Este sábado marcámos a partida do Porto para as 8h30 mas, com os atrasos de quem “o que realmente lhe apetecia era ficar no choco”, partimos meia hora mais tarde. Assim, só pelas 10h30 é que arrancávamos de Salamonde, junto ao seu cemitério, sobranceiro à aldeia.
A primeira fase do trajecto era-me muito familiar: a subida ao alto da Vaca (celebrizada num relato do Indy aquando da Travessia do Dragão) seguida da subida ao Talefe e, finalmente, a descida para o Salto. Gostei de dominar a Vaca sem qualquer penalização técnica mas com muita falta de ar. O JAP também lá chegou ao cimo, fresquinho…
Quanto à subida ao Talefe, escolhi um caminho pedregoso aos zig-zags que não consegui fazer sem desmontar numa curva mais desfeita. Durinho...
Lá em cima recordei alguns comentários do relato do Indy, nomeadamente umas referências à falta de alimento como desculpa do empeno que esta Cabreira pode dar. Lá do alto dava para ver o vale do Rabagão com a barragem de Venda Nova em primeiro plano e a de Pisões mais ao fundo…
A descida escolhida foi um caminho que tinha feito há tempos mas que desta vez se encontrava em excelentes condições e permitiu uma rápida descida entre bosques de coníferas...

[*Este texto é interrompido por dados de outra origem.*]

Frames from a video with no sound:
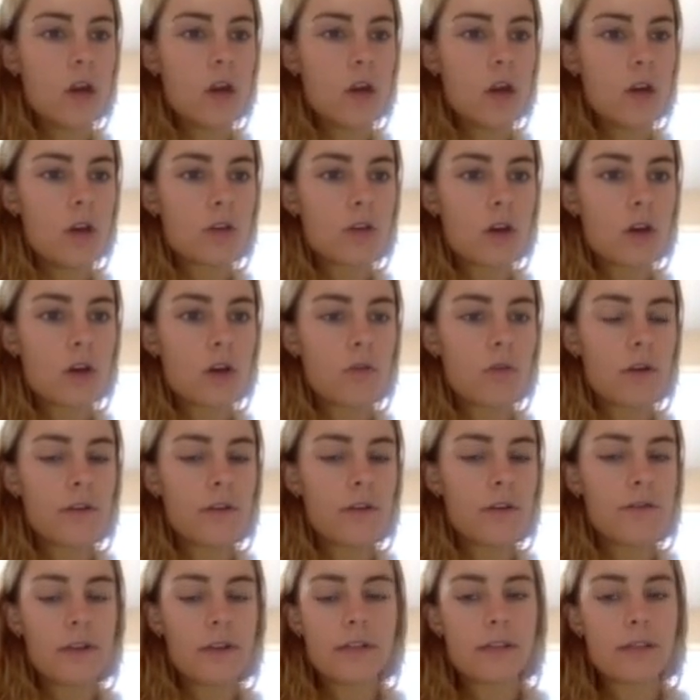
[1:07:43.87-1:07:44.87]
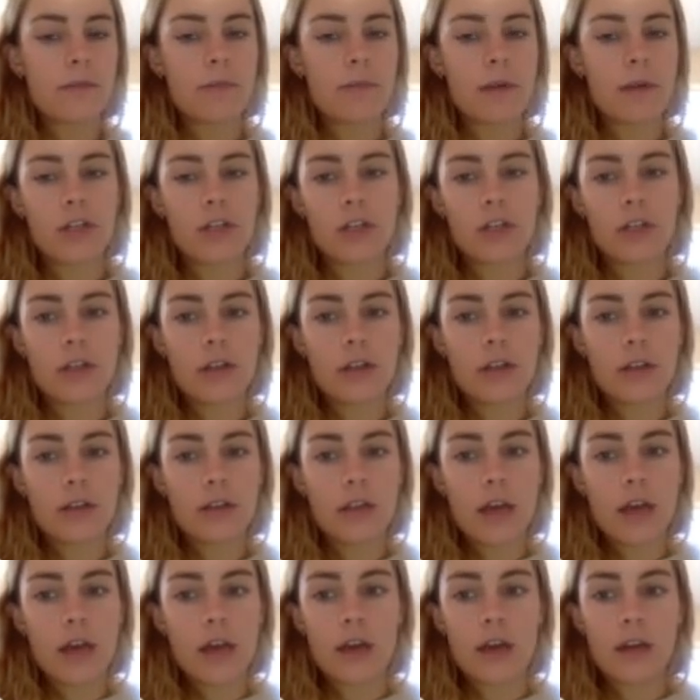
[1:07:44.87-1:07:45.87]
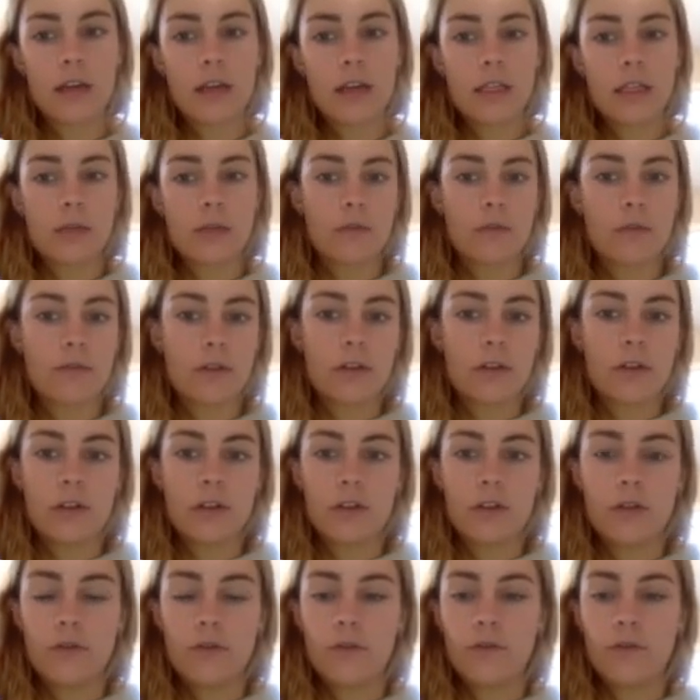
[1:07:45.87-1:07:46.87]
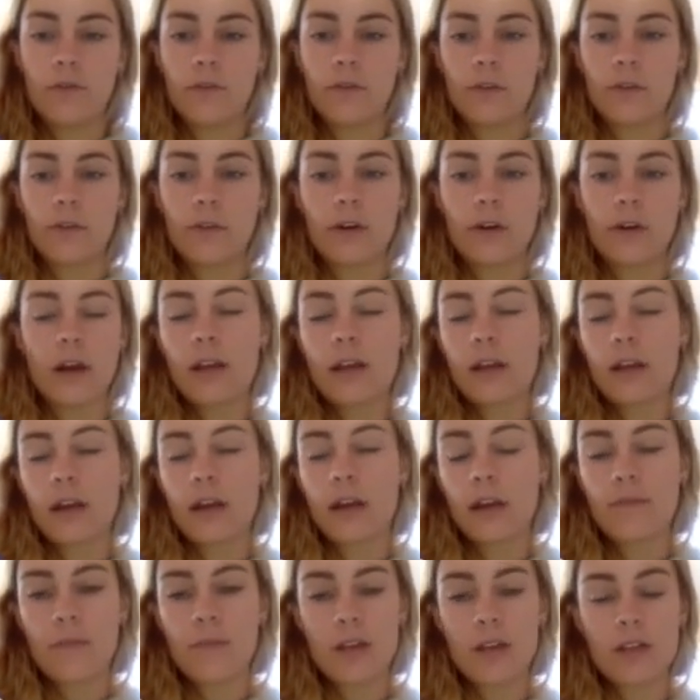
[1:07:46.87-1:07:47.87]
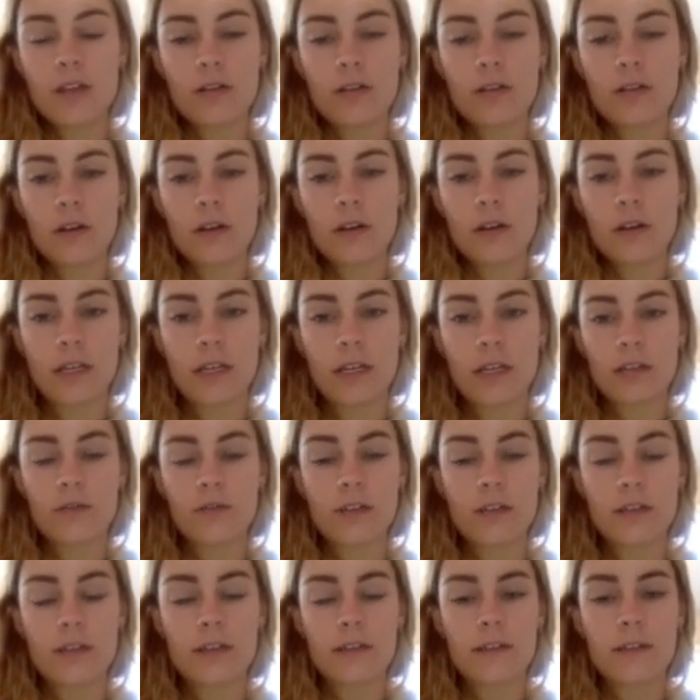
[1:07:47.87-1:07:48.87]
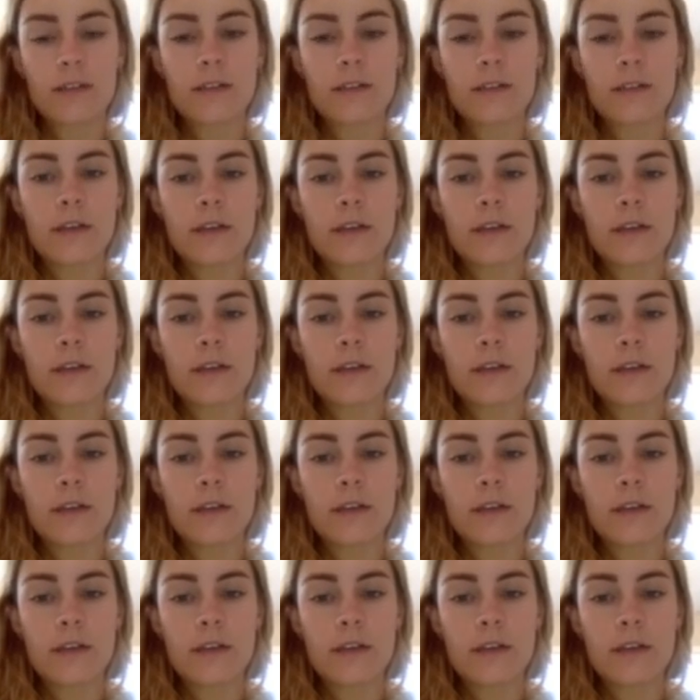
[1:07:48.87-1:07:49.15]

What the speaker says: So if this is a patient that is referred to you for any kind of mental health diagnosis,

Nos estradões até ao Salto
ainda cumprimentámos aquela escultura insólita que alguns apelidam de “o índio”, esculpida num penedo perdido ao pé do caminho…

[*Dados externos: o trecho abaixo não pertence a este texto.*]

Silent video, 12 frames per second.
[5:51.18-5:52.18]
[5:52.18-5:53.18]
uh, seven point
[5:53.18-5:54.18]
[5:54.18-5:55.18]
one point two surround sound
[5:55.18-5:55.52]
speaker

No restaurante Borda d’Água comemos uma rica sopinha e um pão com umas fatias de vitela barrosã. Ficou uma certa sensação de insatisfação pois o prato do dia era a deliciosa posta mirandesa. No entanto, ainda só tinhamos 33 Km e 1000 m de acumulado e faltava muito terreno para percorrer. Barriga cheia não iria ajudar...
A segunda fase era-me já desconhecida e baseava-se em registos do Indy, por sua vez presumivelmente copiados de um passeio da Velocipedia (autoria do JMoniz???). Este trajecto percorre terras barrosãs, embora ainda na periferia desta serra. Avistámos, então a albufeira da barragem da Venda Nova e deliciámo-nos com uma série de trilhos magníficos ao longo das encostas.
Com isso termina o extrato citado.